1. bölüm (one shot)

931 41 5
                                    

Byun Baekhyun...12 senelik arkadaşım. Ev arkadaşım, sırdaşım, tek dostum. O bir insanın sahip olmak isteyeceği türden bir dost. Hani bazı insanlar vardır ya; girdiği her ortamı neşelendirir, karanlığın içinde ışık olur, işte Baekhyun buydu. Benim aydınlığım, benim neşe kaynağımdı. Hep gülümserdi, her zaman mutluydu. Ya da ben göremedim kalbindeki yaraları...
O gece seni dinleyip evde oturup DVD izlesek çok farklı olurdu belki herşey Baekhyun. Oysa DVD izlemek hergün yaptığımız rutin bir şeydi. Baek'i dışarı çıkıp biraz içmek için ikna ettim. Eğlenceli olacaktı, olmadı...

Evden çıkıp yakındaki bir bara girdik. İkimiz de böyle yerlere sık gelmezdik. Birer içki söyledikten sonra konuşmaya başladık. Bir bardak beni kesmemişti. Senin uyarılarını dinlemeyip içmeye devam ettim. Beni kolumdan çekip eve götürmeye çalışmıştın. Bense striptizci kızlar ve içkilerimle gayet eğleniyordum. Sonrası ise biraz karışık. Çok içmiştim. Ne zaman ordan çıktık, eve nasıl geldik hatırlamıyorum. Anahtarı anahtar deliğine sokmak için büyük çaba sarfetmem gerekti. Sonunda kilidi çevirip kapıyı açtım. İçeri girer girmez Baek'in küçük pembe dudaklarına yapıştım. Önce karşı koydu, sonrasında ise kendini bana bıraktı. Onu kendi odamdaki yatağa sürükledim. Baekhyun'u istiyordum. Lanet olsun ben bir gay bile değildim! Yalnızca buna ihtiyacım vardı. Kıyafetlerimi ve Baek'inkileri yırtarcasına çekip çıkardım. Arkaya doğru sendeledim. Kendimde değildim bile Baekhyun. Altındaki pantalonu da indirip yere fırlattıktan sonra tekrar dudaklarına yapıştım. İkimiz de çıplaktık. Baek'i duvara yasladım ve ağırlığımı üzerine verip için girmeye başladım. O sırada duyduğum tek şey kulaklarımda çınlayan sessiz inlemelerin ve aldığım zevkti.

Sabah şiddetli bir başağrısı ile uyandım. Yorgundum. Yatakta doğrulup başımı ellerimin arasına aldım. O sırada gözüme yanımda kıvrılmış olan küçük beden çarptı. Bana tebessüm ettin ve "seni seviyorum " sözcükleri çıktı ince dudaklarının arasından. Anlamam uzun sürdü. Parçalar yerine yeni oturmaya başlıyordu. Yanımda ne işin var, dün gece saatlerinde ne oldu? Şimdi anlamaya başlamıştım. Yaşadığım şokla bir dakika boyunca bakakaldım. Bir sorun olduğunu hissetmiş gibi kaşlarını hafif çattın ve bana baktın. Ellerimi saçlarıma geçirip yolarcasona çektim ve bağırmaya başladım.

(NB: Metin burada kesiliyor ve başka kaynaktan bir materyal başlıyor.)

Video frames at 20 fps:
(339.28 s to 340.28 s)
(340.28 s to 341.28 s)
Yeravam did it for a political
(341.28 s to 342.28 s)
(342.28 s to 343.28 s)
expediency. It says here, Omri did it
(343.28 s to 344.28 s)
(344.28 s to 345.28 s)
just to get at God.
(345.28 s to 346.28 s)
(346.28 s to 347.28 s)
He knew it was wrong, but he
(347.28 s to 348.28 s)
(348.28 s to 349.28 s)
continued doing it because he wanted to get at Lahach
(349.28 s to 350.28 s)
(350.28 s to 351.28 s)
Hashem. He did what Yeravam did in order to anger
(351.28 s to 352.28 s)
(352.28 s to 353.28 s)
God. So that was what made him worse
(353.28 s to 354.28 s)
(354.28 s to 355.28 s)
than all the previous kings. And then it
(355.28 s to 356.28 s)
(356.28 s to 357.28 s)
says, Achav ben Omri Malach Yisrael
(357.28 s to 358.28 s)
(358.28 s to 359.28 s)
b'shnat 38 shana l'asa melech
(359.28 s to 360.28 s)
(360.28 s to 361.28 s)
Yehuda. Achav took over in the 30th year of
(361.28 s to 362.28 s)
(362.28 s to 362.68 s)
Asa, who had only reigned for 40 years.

"Beni seviyor musun?!! Lanet olsun Baekhyun ben gay değilim!!! Dün gece olanları çıkar aklından çok içmiştim, sarhoştum!!! Bunca yıl beni seven bir gay ile aynı evde mi kaldım!! "

Gözlerin dolmuştu.

"A-ama"

"Ne ama?! Sen, ya sen bunu nasıl yapabildin Baekhyun, inanamıyorum! Altımda bir 'sürtük' gibi inledin! Defol, defol evimden!"

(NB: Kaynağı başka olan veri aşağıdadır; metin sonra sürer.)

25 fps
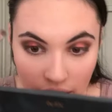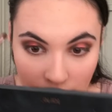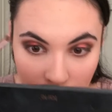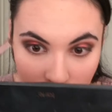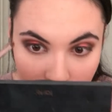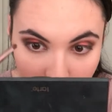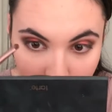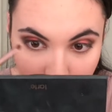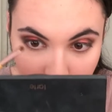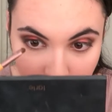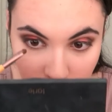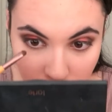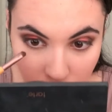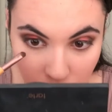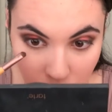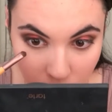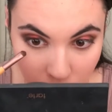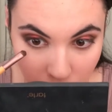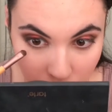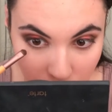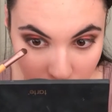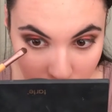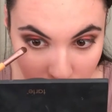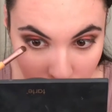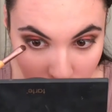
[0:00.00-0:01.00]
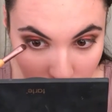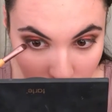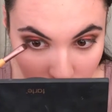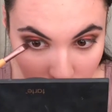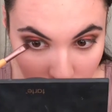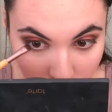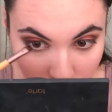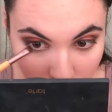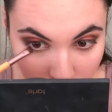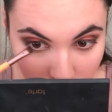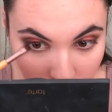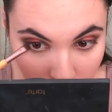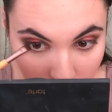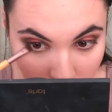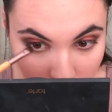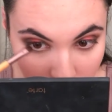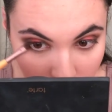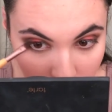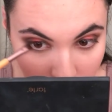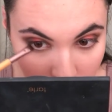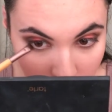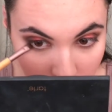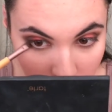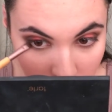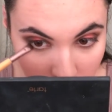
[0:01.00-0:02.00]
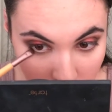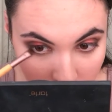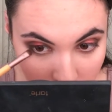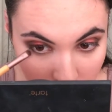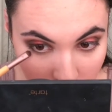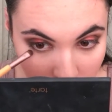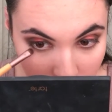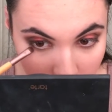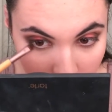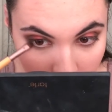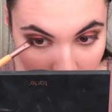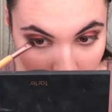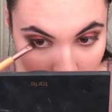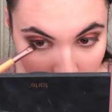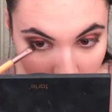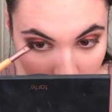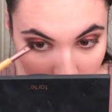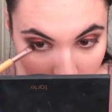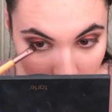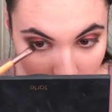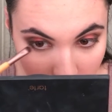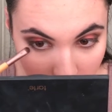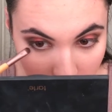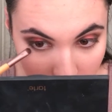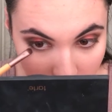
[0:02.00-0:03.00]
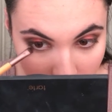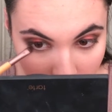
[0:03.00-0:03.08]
and I'm just going to go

Söylediğim sözler ağır gelmiş olmalı ki gözyaşlarını saklamak için uğraşmıyordun artık. Şok olmuştun. Yaşlı gözlerini yere dikmiş, hareket etmiyordun. Kıyafetlerimi hemen üstüne geçirip kapıyı çarparak evden çıktım. Olayların etkisi hala üzerimdeydi. Ne dün gece yaşananlara ne de beni sevdiğine inanamıyordum, inanmak istemiyordum. Çok öfkeliydim. Telefonunu aradım. 4. Çalıştan sonra açtın. Sokağın ortasında elimdeki telefona bağırmaya başladım. "2 saat içinde neyin var neyin yok alıp evden defol Baekhyun!!! Anlıyor musun seni birdaha görmek istemiyorum!"

Kısık bir hıçkırık bıraktın ve zor duyabileceğim bir sesle "tamam" dedin Baekhyun. Telefonu kapadıktan sonra kaldırıma çöktüm.

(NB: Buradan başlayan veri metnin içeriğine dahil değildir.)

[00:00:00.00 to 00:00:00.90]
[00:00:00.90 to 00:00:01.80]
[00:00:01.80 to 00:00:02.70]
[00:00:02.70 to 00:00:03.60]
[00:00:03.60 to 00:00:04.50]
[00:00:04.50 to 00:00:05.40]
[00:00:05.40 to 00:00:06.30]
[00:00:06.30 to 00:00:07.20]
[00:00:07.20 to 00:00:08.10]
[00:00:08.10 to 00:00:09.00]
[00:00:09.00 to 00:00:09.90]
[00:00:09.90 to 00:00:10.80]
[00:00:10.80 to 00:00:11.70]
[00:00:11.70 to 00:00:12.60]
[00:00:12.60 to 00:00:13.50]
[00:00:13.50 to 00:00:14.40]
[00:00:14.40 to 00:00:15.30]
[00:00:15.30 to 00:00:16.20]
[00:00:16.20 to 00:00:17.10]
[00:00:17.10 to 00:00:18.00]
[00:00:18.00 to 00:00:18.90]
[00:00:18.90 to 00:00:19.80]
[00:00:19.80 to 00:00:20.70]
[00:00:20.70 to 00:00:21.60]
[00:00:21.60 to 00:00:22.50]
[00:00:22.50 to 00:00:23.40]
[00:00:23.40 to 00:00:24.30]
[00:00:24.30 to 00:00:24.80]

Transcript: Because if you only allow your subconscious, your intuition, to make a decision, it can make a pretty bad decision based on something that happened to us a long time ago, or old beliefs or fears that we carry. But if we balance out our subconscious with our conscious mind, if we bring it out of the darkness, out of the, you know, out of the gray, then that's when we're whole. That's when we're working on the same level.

Eve gittiğimde Baekhyun'un gitmiş olmasını diliyordum.Cehennem gibi süren 3 saatin sonunda eve vardım. Kapıyı açıp salona yürüdüm. Karşısında durduğum manzara karşısında cehennem benim için yeni başlıyordu.

Salonun ortasında kanlar içinde duran küçük bedene doğru koştum. Akan kanları durdurabilirmişim gibi ellerimi göğsüne bastırdım.
"Ba-Baek h-hayır, lütfen hayır! "
Dizlerimin üzerine çökmüş ileri geri sallanıyordum. Ellerimi saçlarıma geçirip yolmaya çalıştım. Ellerimdeki kan saçlarıma bulaşmıştı ama bunu farkedemeyecek kadar şok olmuştum.önümde duran küçük bedeni üstüme doğru çekip sımsıkı sarıldım. Gözleri kapalıydı. Kendiminkileri de sıkıca yumdum. Göremeyecektim o neşe dolu kahve gözleri birdaha. Gülemeyecekti o minik ağzıyla bana artık. Adını bağırarak sayıklamaya başladım. Hıçkırıklar artarda ağzımdan dökülürken biraz ötede duran tabancayı gördüm. Tabancası olduğunu bilmiyordum bile. Ama ne fark eder? O ölmüştü. Evimden gitmişti, birdaha dönmemek üzere.
***********************************************
Özür dilerim Baekhyun. kendimi affettirebilirmişçesine özür diliyorum senden. Sanki sen affedebilirmişsin gibi... Bunca yıl en yakınım dedim oysa göremedim en yakınımın içten içe parçalanışını, göremedim o mutluluk saçan gözlerin ardındaki hüznü. Sevebilirdim belki seni, alışabilirdim böyle olmaya. Ama ben gururuma yenik düştüm. Olmaz dedim herşeyden önemliydi gururum, kabul edemezdim eşcinsel olmayı. Bu kadar önemli miydi ki bu? Değer miydi senin hayatına? Arkadaş kalamazmıydık ya? Cevabını bilsem de hiçbirşey gelmiyor elimden şimdi.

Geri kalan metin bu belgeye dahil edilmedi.